« Quand je suis à bout de souffle, tu sais, Seigneur, où je vais » (Psaume 142, 4). Le souffle exprime la vie. Depuis les premières lignes de la Genèse, le phénomène physiologique offre une image éloquente de l’action vitale de Dieu. L’homme subsiste par la force du Créateur ; le Fil éternel vit par son union au Père. L’œuvre du salut fournit le Grand Souffle de l’Esprit aux pécheurs abattus.
La respiration a ponctué, comme pour nous tous, la vie humaine de Jésus, depuis sa première inspiration de nouveau-né jusqu’à sa dernière expiration sur la croix. Jésus a fait parfois de ce geste un symbole de la communication d’une existence spirituelle : la santé, la sainteté, l’air pur de la grâce sanctifiante.
Le Sauveur a connu la respiration paisible du sommeil, l’essoufflement en montant les marches du Temple ou les pentes raides du Thabor, la respiration accélérée à la suite d’un rude travail à l’atelier, le halètement des émotions devant le tombeau de Lazare, le souffle coupé face aux murs infidèles de Jérusalem, l’ahan du chemin de croix. Au Jardin des Oliviers, sa prière sanglotante a été entrecoupée par « des puissants cris et des larmes » (Hébreux 5,7). Ses silences pendant les procès et les tortures ont voilé l’intensité de son offrande loyale ; mais les dernières paroles au Calvaire ont dressé son testament filial.
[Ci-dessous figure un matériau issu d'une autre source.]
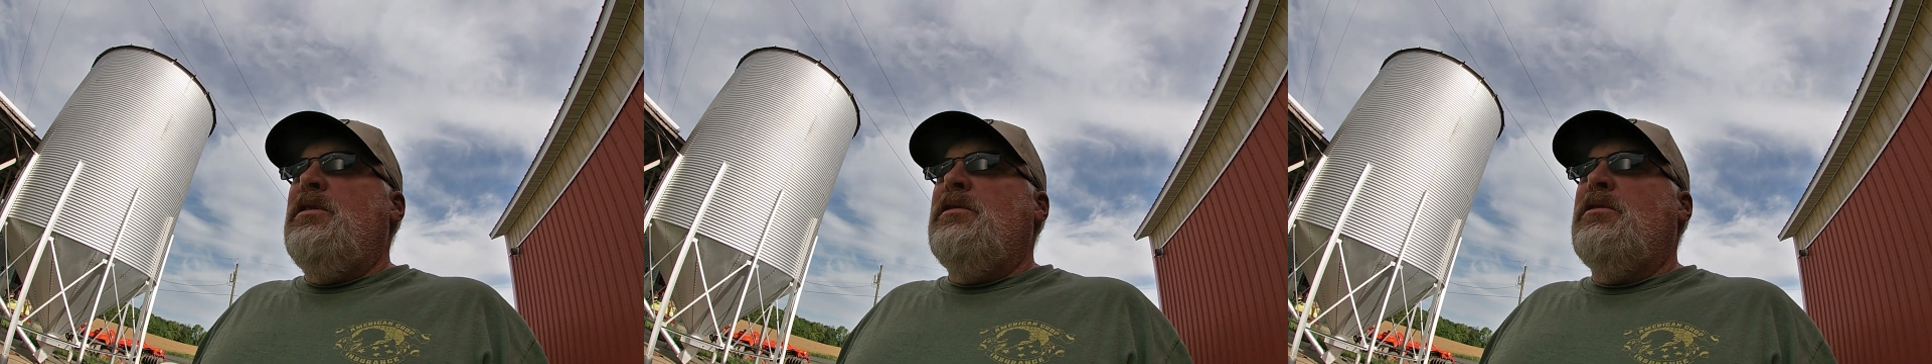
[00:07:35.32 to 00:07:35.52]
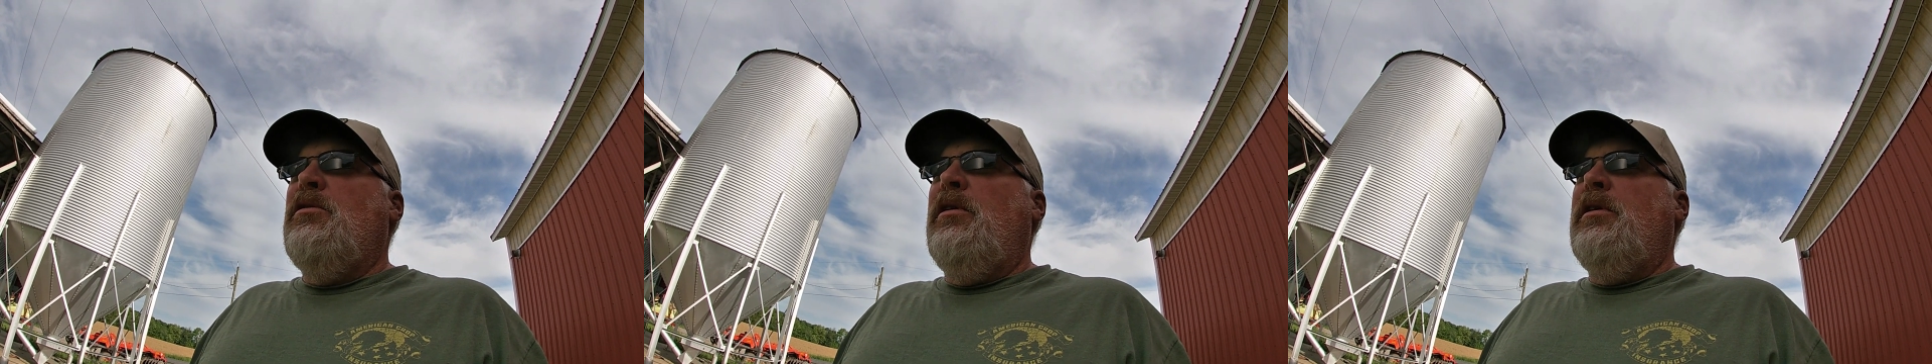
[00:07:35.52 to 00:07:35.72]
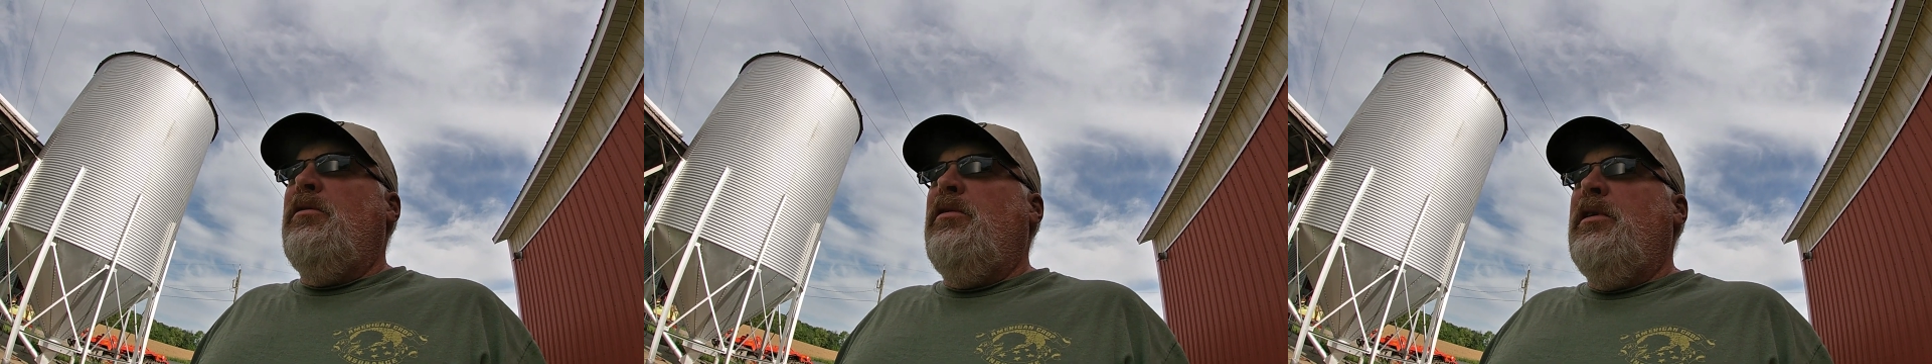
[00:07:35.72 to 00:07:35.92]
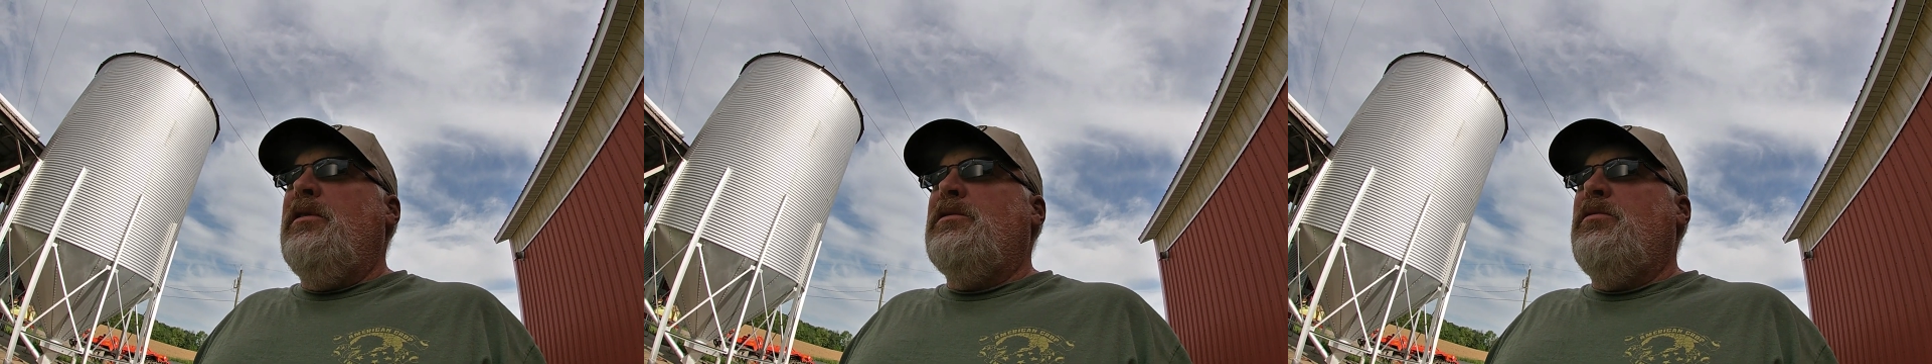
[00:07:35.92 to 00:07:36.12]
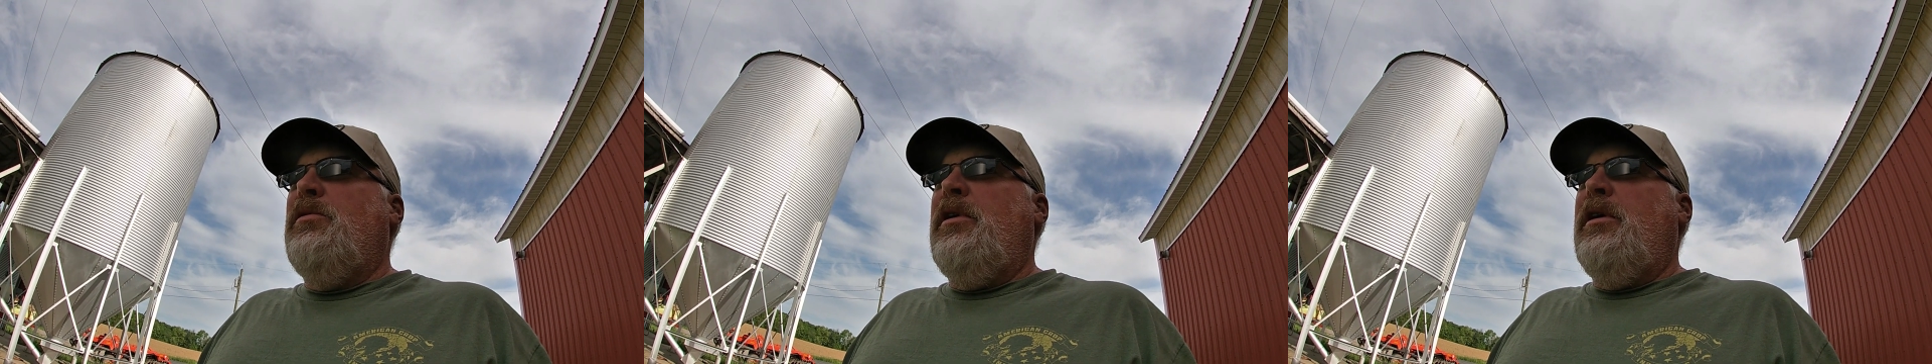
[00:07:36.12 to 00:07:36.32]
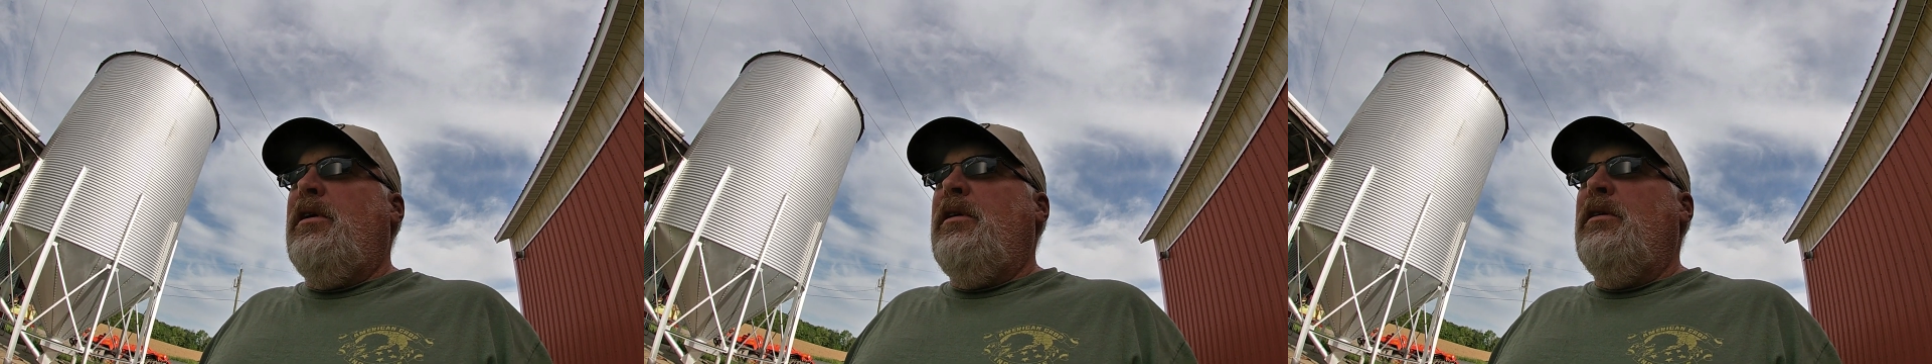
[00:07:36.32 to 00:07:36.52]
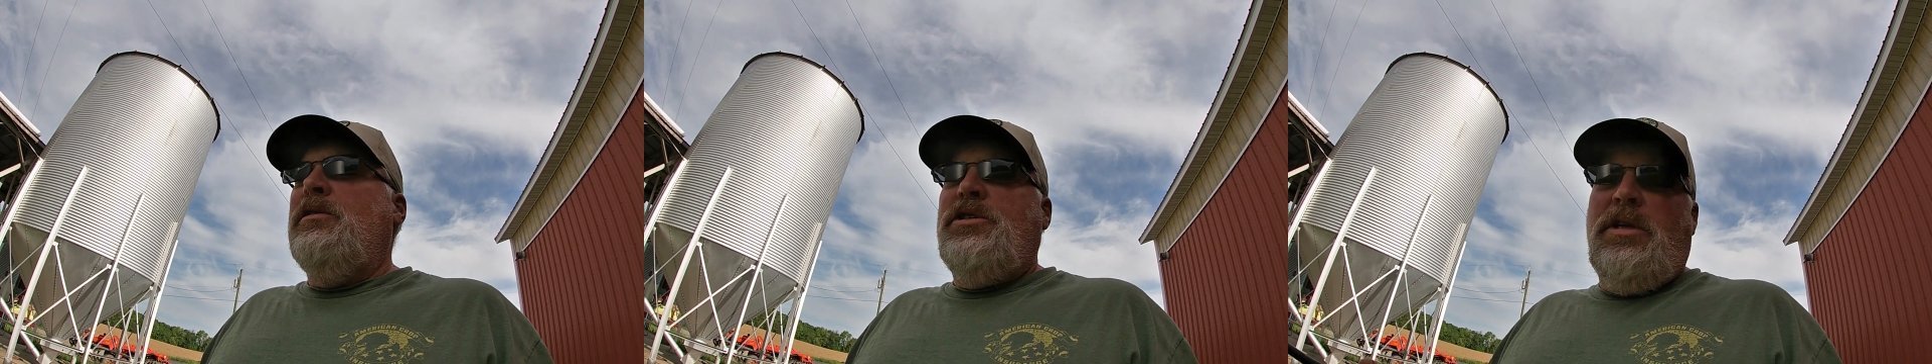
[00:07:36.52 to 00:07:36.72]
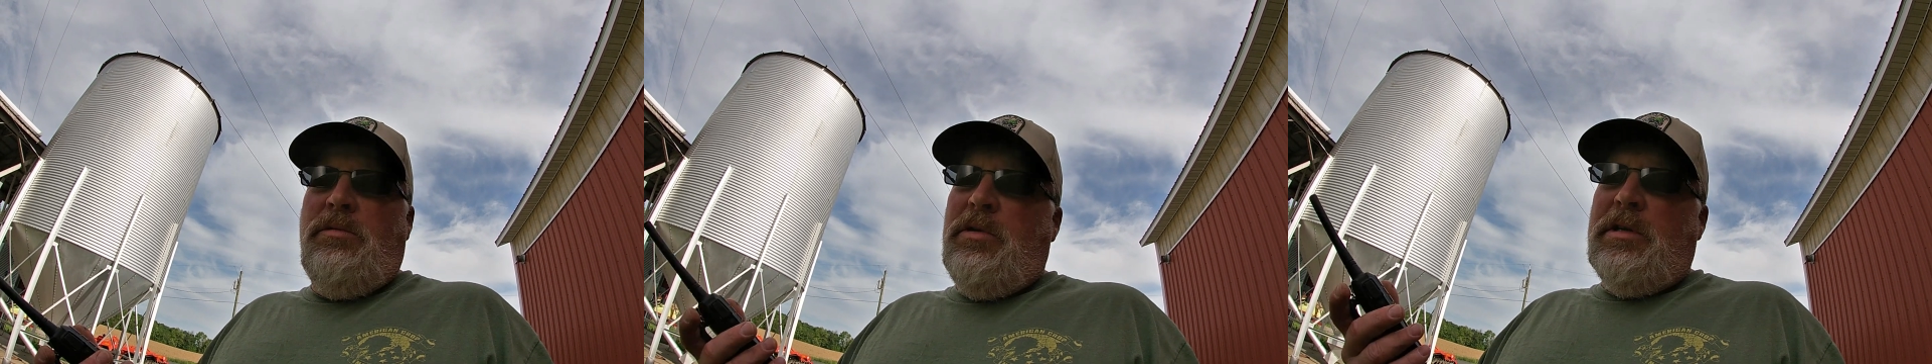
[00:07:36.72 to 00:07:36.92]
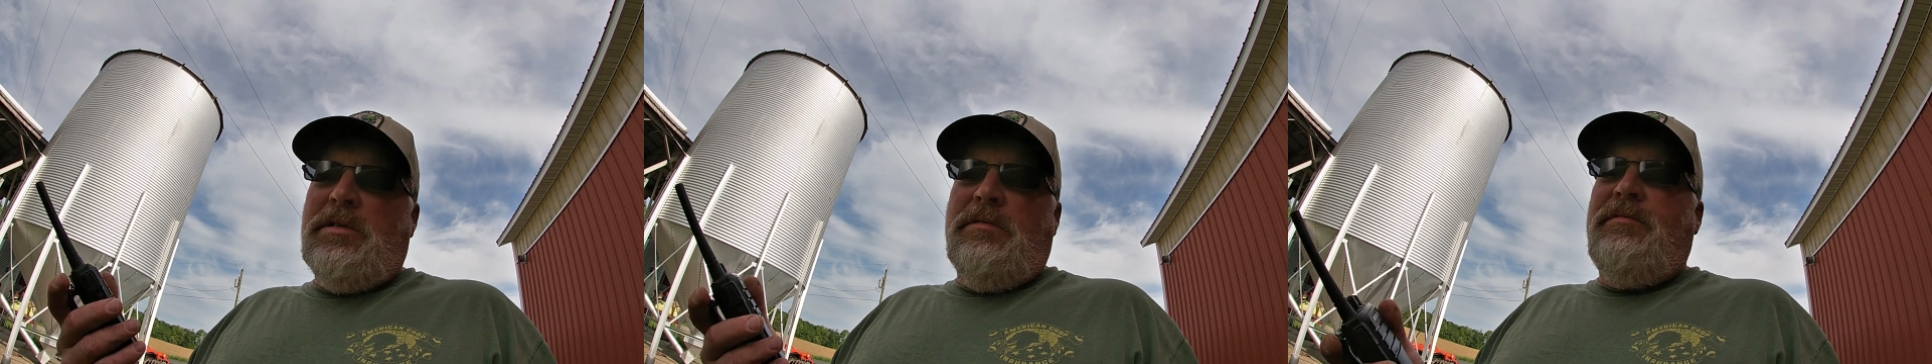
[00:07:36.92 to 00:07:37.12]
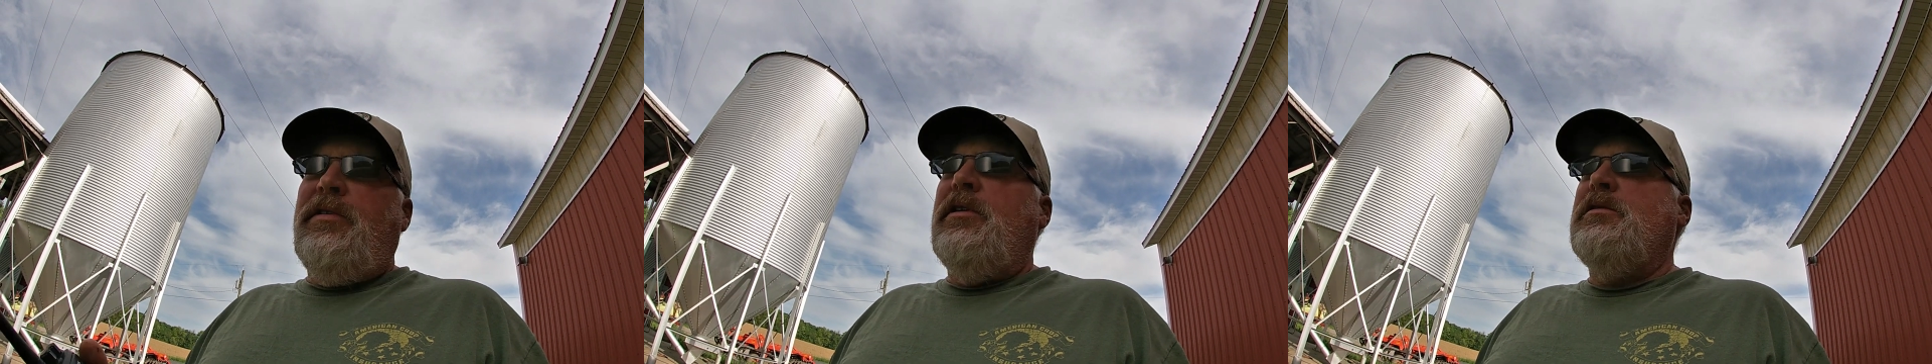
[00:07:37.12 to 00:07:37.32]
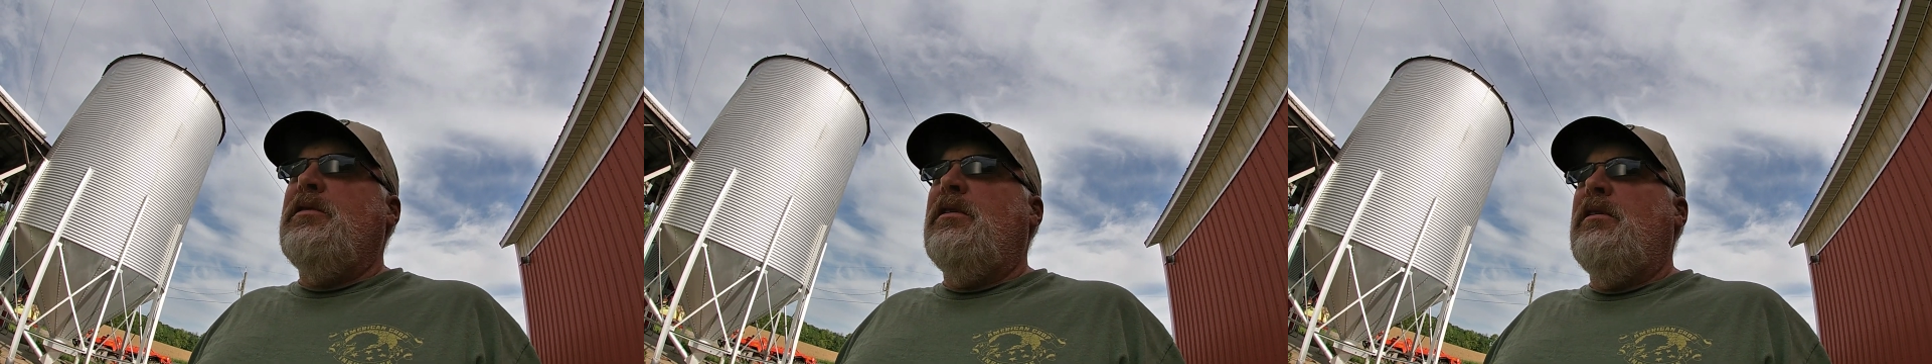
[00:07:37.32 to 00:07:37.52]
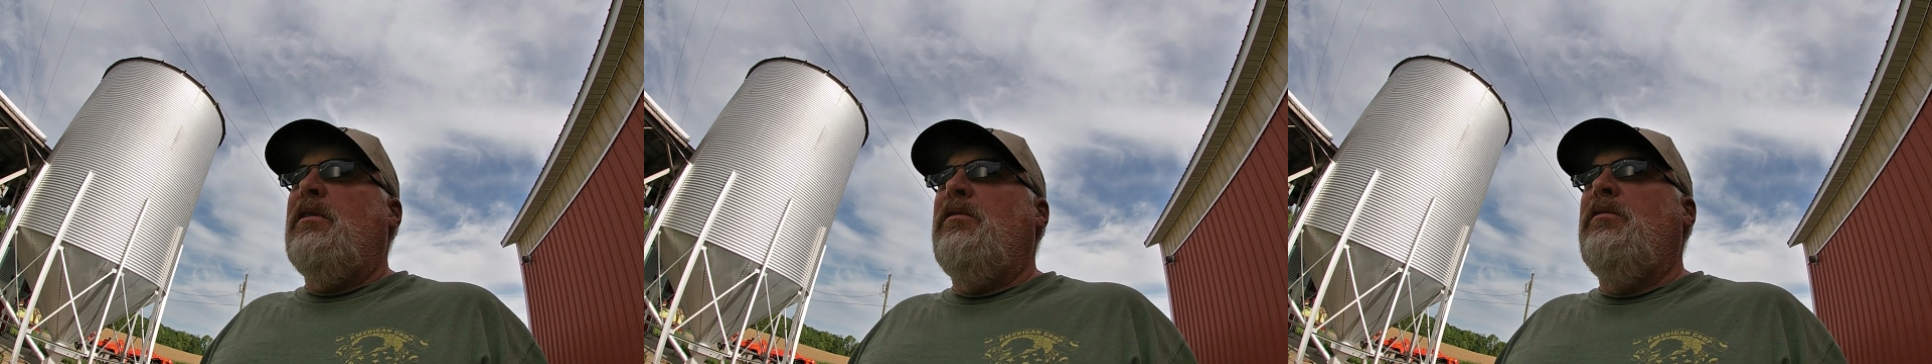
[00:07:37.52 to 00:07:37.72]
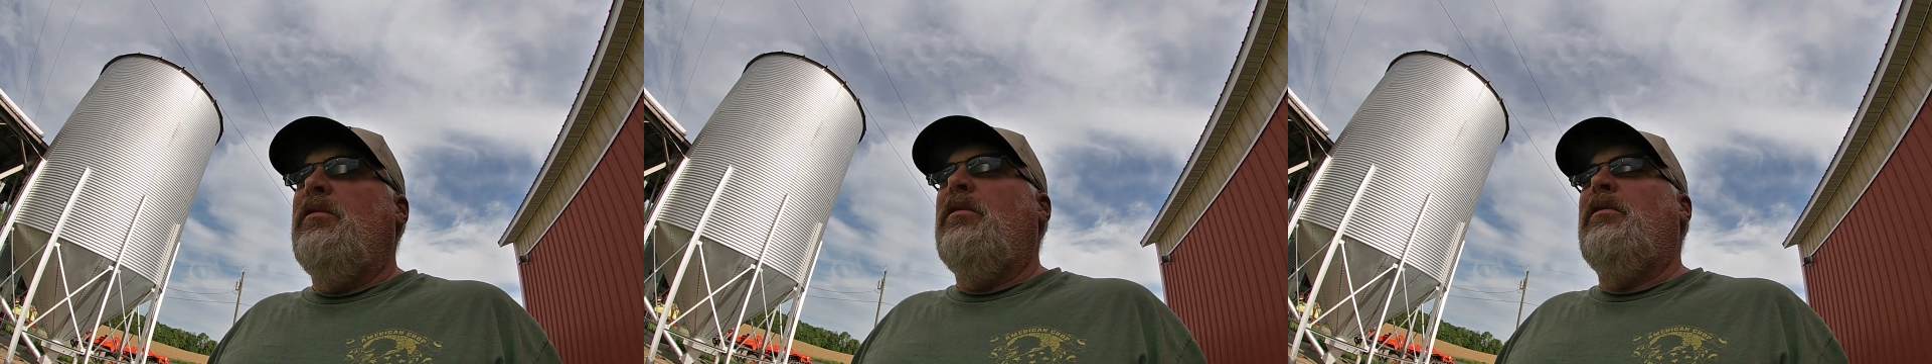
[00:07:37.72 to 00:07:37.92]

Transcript: quite a ways away. She wasn't fuzzy though.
Son dernier souffle fut un jet de liberté : « Il voulut mourir dans un grand cri pour indiquer qu’il mourait volontairement, et non par nécessité » (St Thomas, Commentaire sur Matthieu, Ch. 27, Lect. 2). Une enluminure parisienne (Bible de St Louis,©Moleiro 2002, t. 1, f. 154), assez inhabituelle, représente le Christ qui vient de livrer son âme, figurée comme un bébé, au Père.
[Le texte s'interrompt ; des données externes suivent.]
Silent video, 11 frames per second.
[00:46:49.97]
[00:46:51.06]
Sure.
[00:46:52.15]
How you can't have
Après avoir bu le vinaigre et déclaré l’accomplissement de son œuvre, il clôt sa vie par « un grand cri » (Matthieu 27, 50) : « Père, entre tes mains je remets mon esprit » (Luc 23, 46). « Les hommes, prêts de rendre le dernier soupir, peuvent à peine faire entendre un souffle de voix » (St Jean Chrysostome, Homélies sur Matthieu, 88) ; le Fils de Dieu déploie toute son énergie pour offrir au Père jusqu’au dernier battement de vie. Maître de la vie et de la mort, Jésus, comme d’habitude, abandonne son avenir d’outre-tombe au Père des vivants. « En remettant son esprit entre les mains de son Père, il révèle la certitude qu’il possède une seule et même puissance avec lui » (St Bède, Commentaire à St Luc, 23). Son âme immortelle, inséparable du Verbe, rejoint le sein du Père ; le Fils réconciliateur atteint la paix éternelle, en préparant notre arrivée.
« En inclinant la tête, il rendit l’esprit » (Jean 19, 30) : glorifié par son obéissance, il rend son âme sainte au Père et l’Esprit Saint aux hommes. Le diable s’est acharné pour éliminer l’Elu ; Jésus, en se livrant à la mort, a enlevé à Satan ce pouvoir meurtrier. « Vite, réponds-moi, Seigneur ! Mon souffle s’est arrêté. Ne me cache pas ta face, sinon je ressemble à ceux qui descendent dans la fosse » (Psaume 143, 7).
Ayant le pouvoir de donner sa vie et de la reprendre ensuite, le Fils souverain a accompli sa mission jusqu’au bout ; son don volontaire arrive jusqu’au dernier soupir ; sa liberté atteint l’apothéose de la charité sans réserve, envers son Père et ses frères. Un feu d’amour a consommé l’holocauste du Golgotha. « Ce feu, ce désir d’accomplir le décret salvateur de Dieu le Père, remplit toute la vie du Christ » (St Josémaria, Quand le Christ passe, §95). Par sa mort, le Christ neutralise le pouvoir de la Mort éternelle ; par son Ame sainte, il nous donne accès à la gloire. Deux jours plus tard, au Cénacle, il rendra son souffle devant les apôtres pour leur communiquer la vie de l’Esprit. L’audacieuse enluminure, commandée par la reine Blanche de Castille (id., t. 3, f. 75), n’hésite pas à montrer la Trinité agissante dans ce geste.